Por su parte, el día lunes 30 de marzo, el congreso israelí ha dado luz verde a la iniciativa propuesta por el ministro de seguridad y líder de la extrema derecha Itamar Ben Gvir para aplicar la pena de muerte a condenados por ataques mortales catalogados como actos de "terrorismo", lo cual incluye a los palestinos detenidos en cárceles israelíes a quienes organizaciones y activistas señalan de no contar con un debido proceso o defensa. Ben Gvir, señalado como uno de los creadores de la política de cero tolerancia y odio a los israelíes árabes y no judíos, enfrenta también acusaciones de invasiones territoriales en Cisjordania y desde muy joven es vinculado a grupos extremistas dedicados a amedrentar y agredir a los palestinos dentro de su territorio con fines expansionistas y ha incitado públicamente a una limpieza étnica. Ahora mismo funge como uno de los principales aliados del primer ministro Benjamín Netanyahu.
El ahora ministro de seguridad ha adquirido una notoriedad internacional por su funesto papel durante la ofensiva en Gaza. Desde el 10 de junio de 2025, los gobiernos del Reino Unido, Canadá, Australia, Nueva Zelanda y Noruega ejecutaron sanciones contra Ben-Gvir, y el ministro de Finanzas, Bezalel Smotrich. Dichas sanciones significaban la congelación de todos sus activos, la prohibición de entrar en dichos países y la incapacidad de ocupar un puesto directivo en una empresa de los países sancionadores. Según el comunicado emitido por dichos países, los ministros israelíes:
«han incitado a la violencia extremista y a abusos graves de los derechos humanos de los palestinos».
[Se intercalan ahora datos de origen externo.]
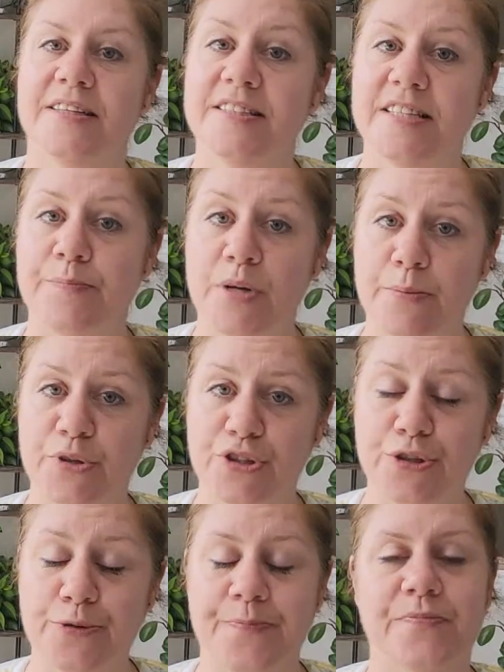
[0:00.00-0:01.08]
Tip number
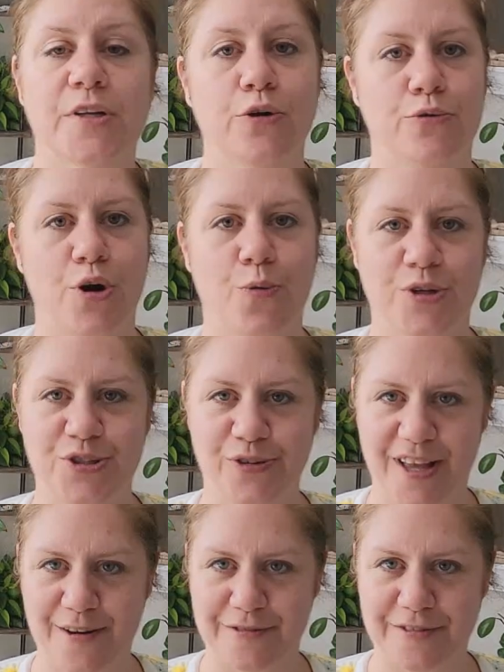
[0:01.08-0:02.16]
2, grow what you
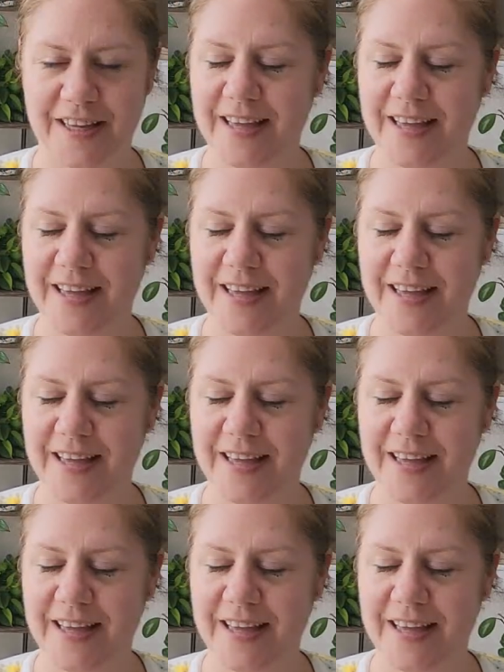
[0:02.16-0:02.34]
love.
La medida aprobada por los legisladores ha sido duramente cuestionada por grupos de defensa de derechos humanos a nivel mundial e incluso por autoridades internacionales, incluida la ONU, sin embargo, el mismo primer ministro Netanyahu ha acudido personalmente a realizar su voto a favor de la nueva ley. Mientras la mayor parte de los asistentes vitoreaban la aprobación vista como una de las victorias más recientes de la extrema derecha israelí, Itamar Ben-Gvir celebró desmesuradamente abriendo una botella de champán dentro de las instalaciones como oscuro presagio de que la sangre continuará corriendo mientras él y los suyos se desviven celebrando.